> _EXERCISE BRIEF_
With the pictures removed, write out the data below exactly.
______
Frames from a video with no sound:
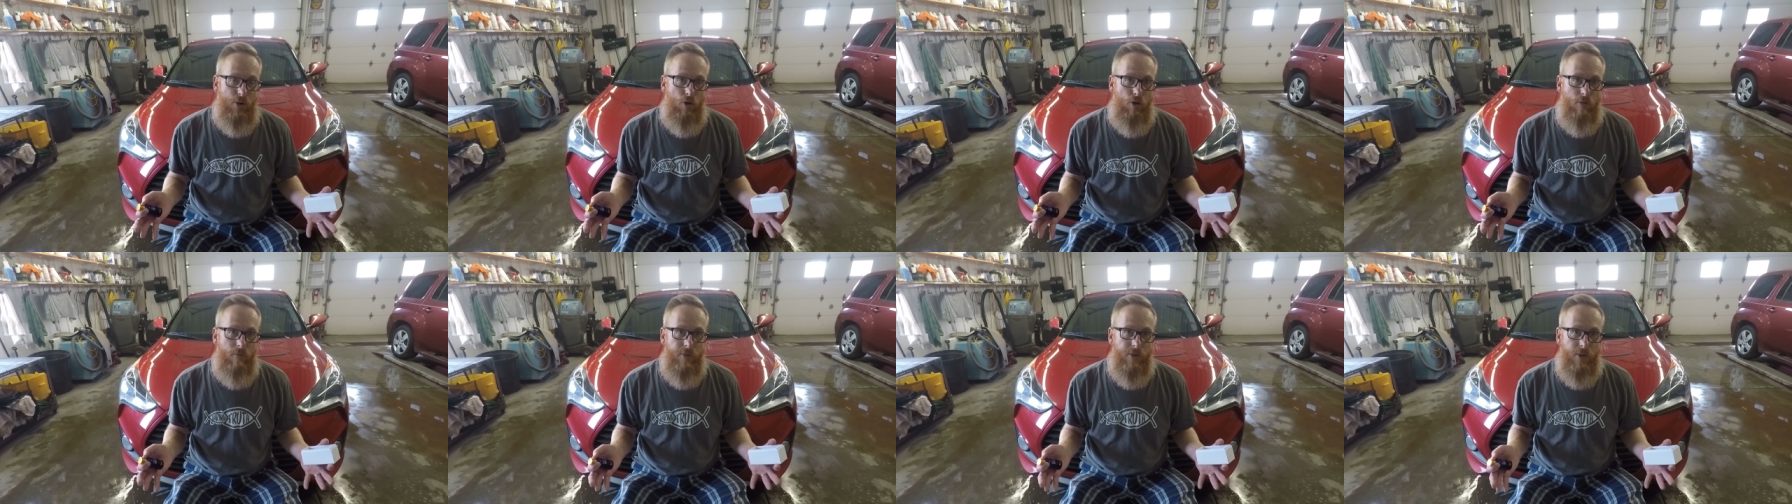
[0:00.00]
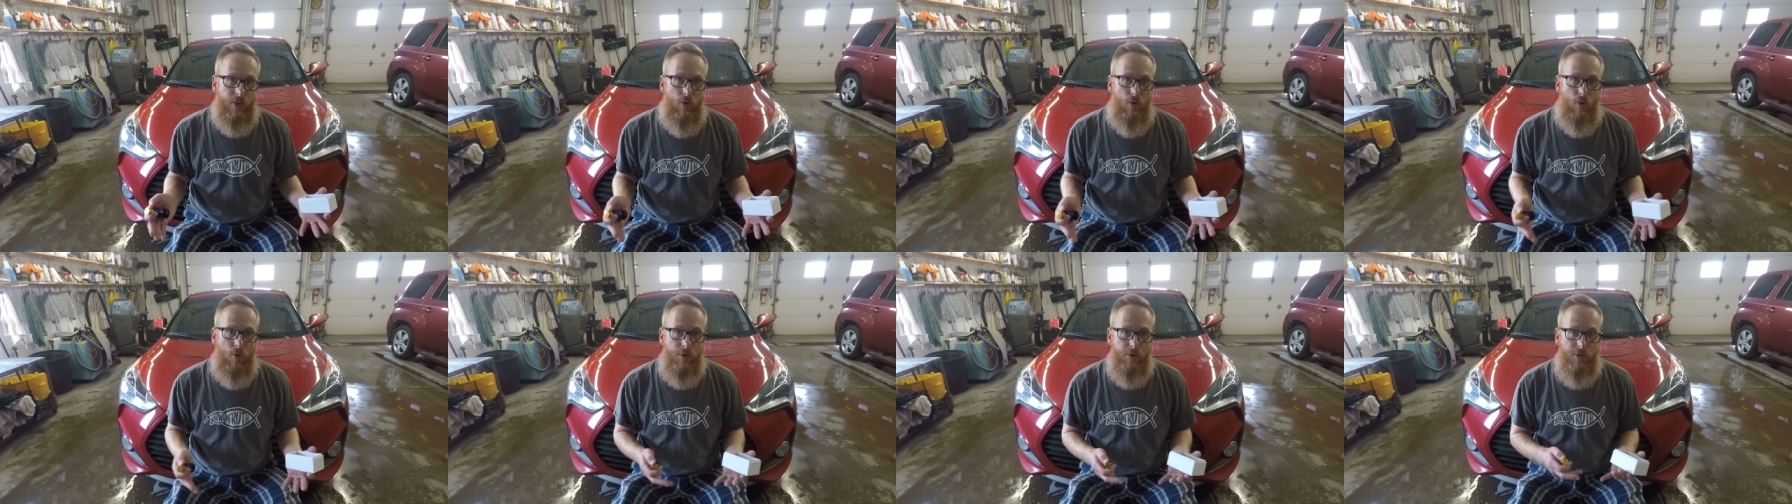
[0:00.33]
over the
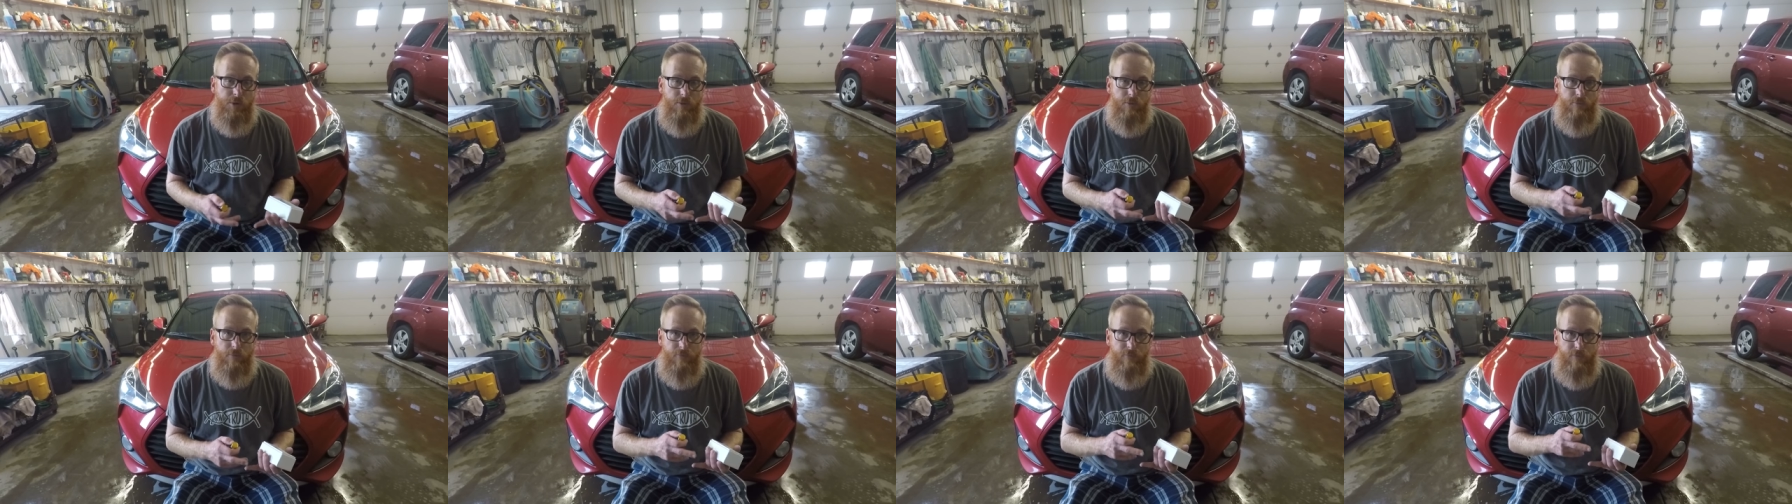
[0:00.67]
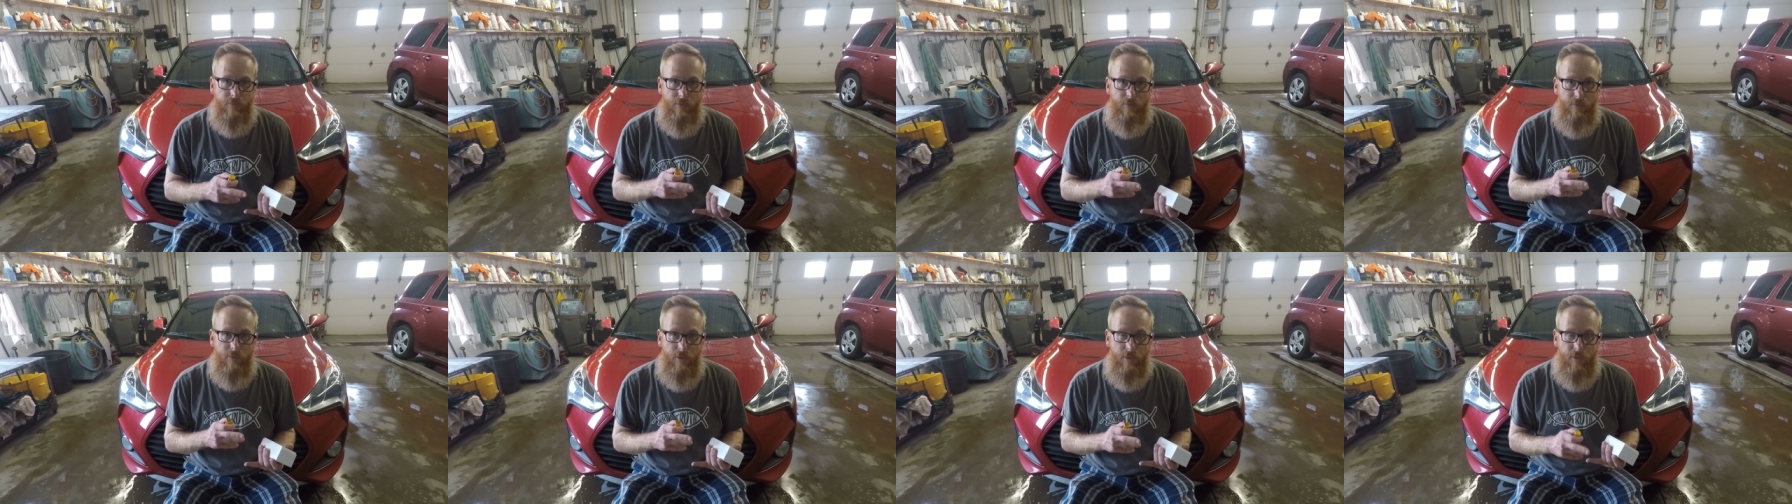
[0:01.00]
course of
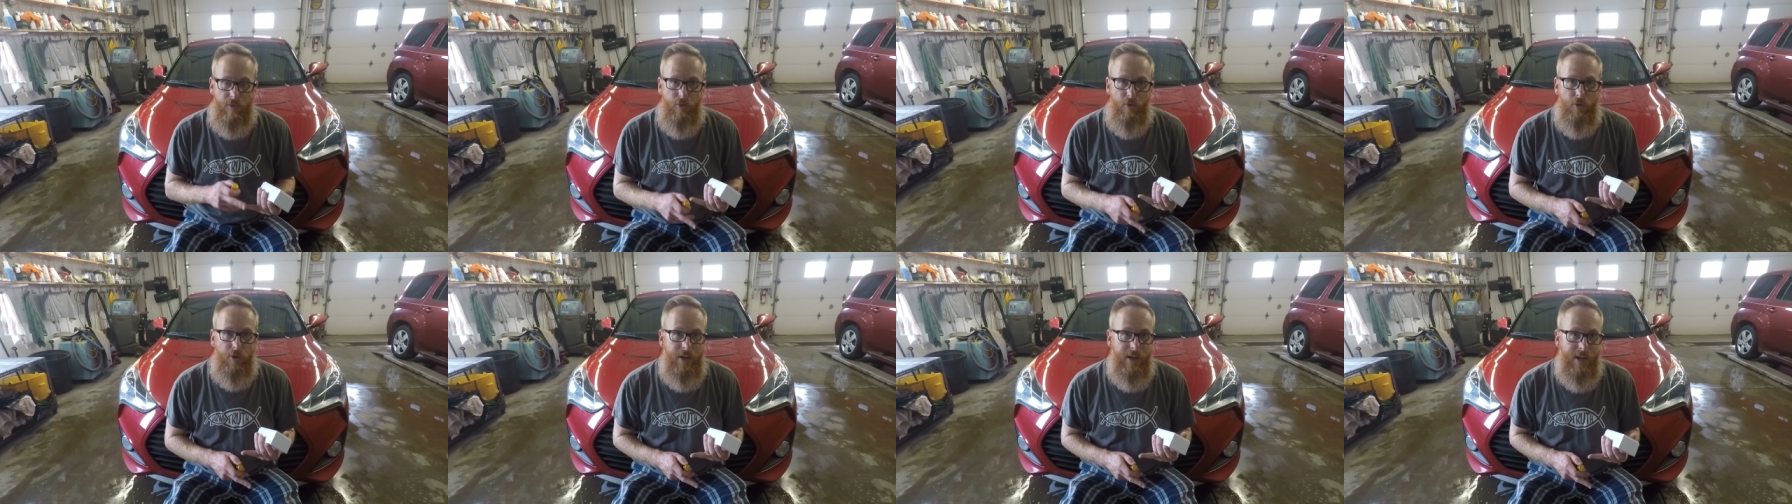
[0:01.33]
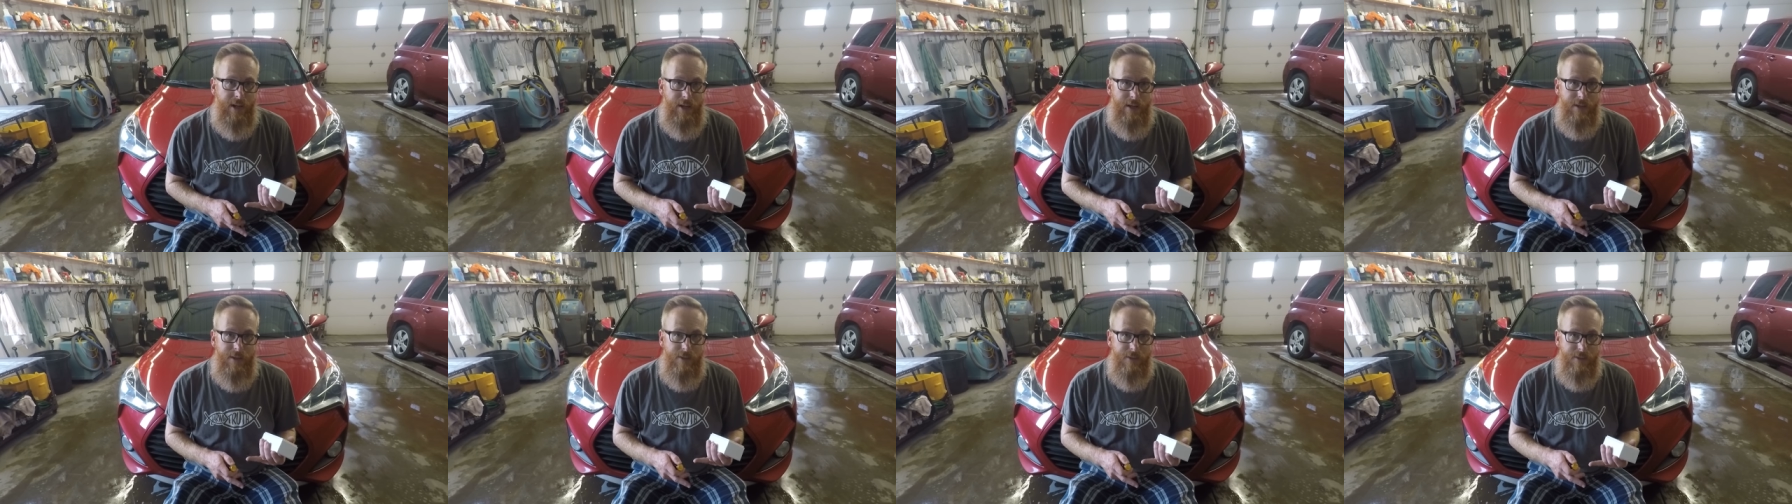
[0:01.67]
30
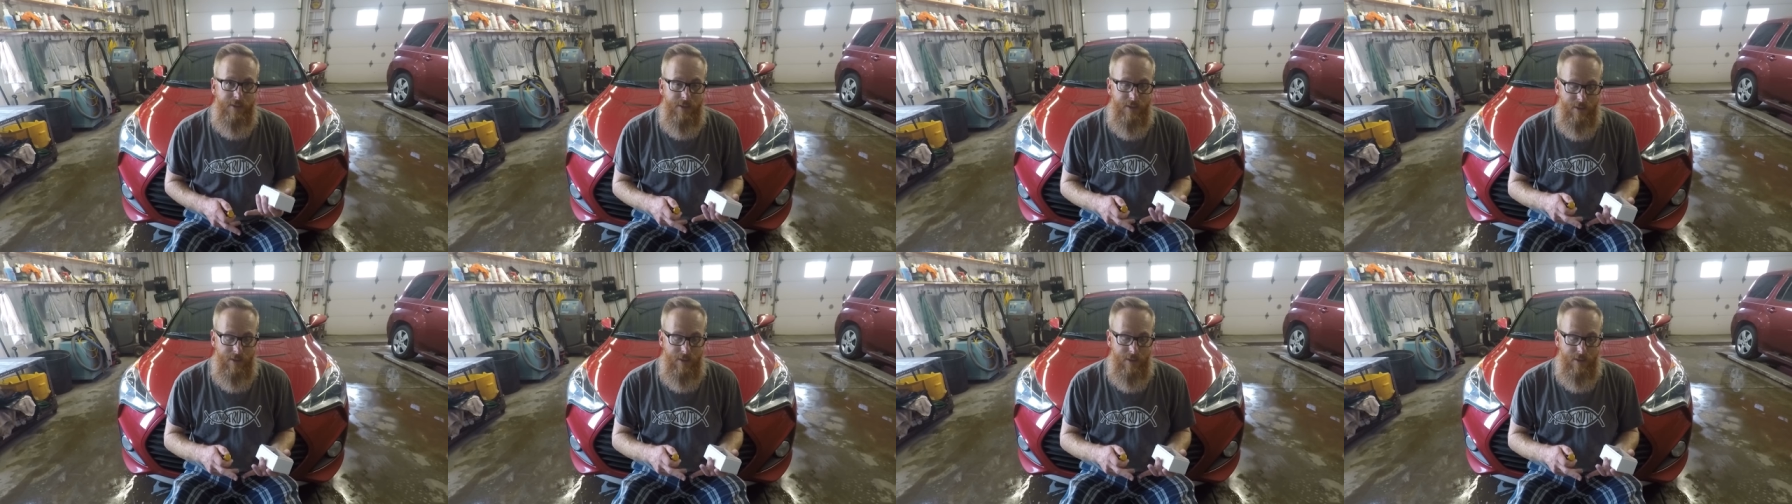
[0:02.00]
days,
______
> _RESULT FOR THIS EXERCISE_
Frames from a video with no sound:
[0:00.00]
[0:00.33]
over the
[0:00.67]
[0:01.00]
course of
[0:01.33]
[0:01.67]
30
[0:02.00]
days,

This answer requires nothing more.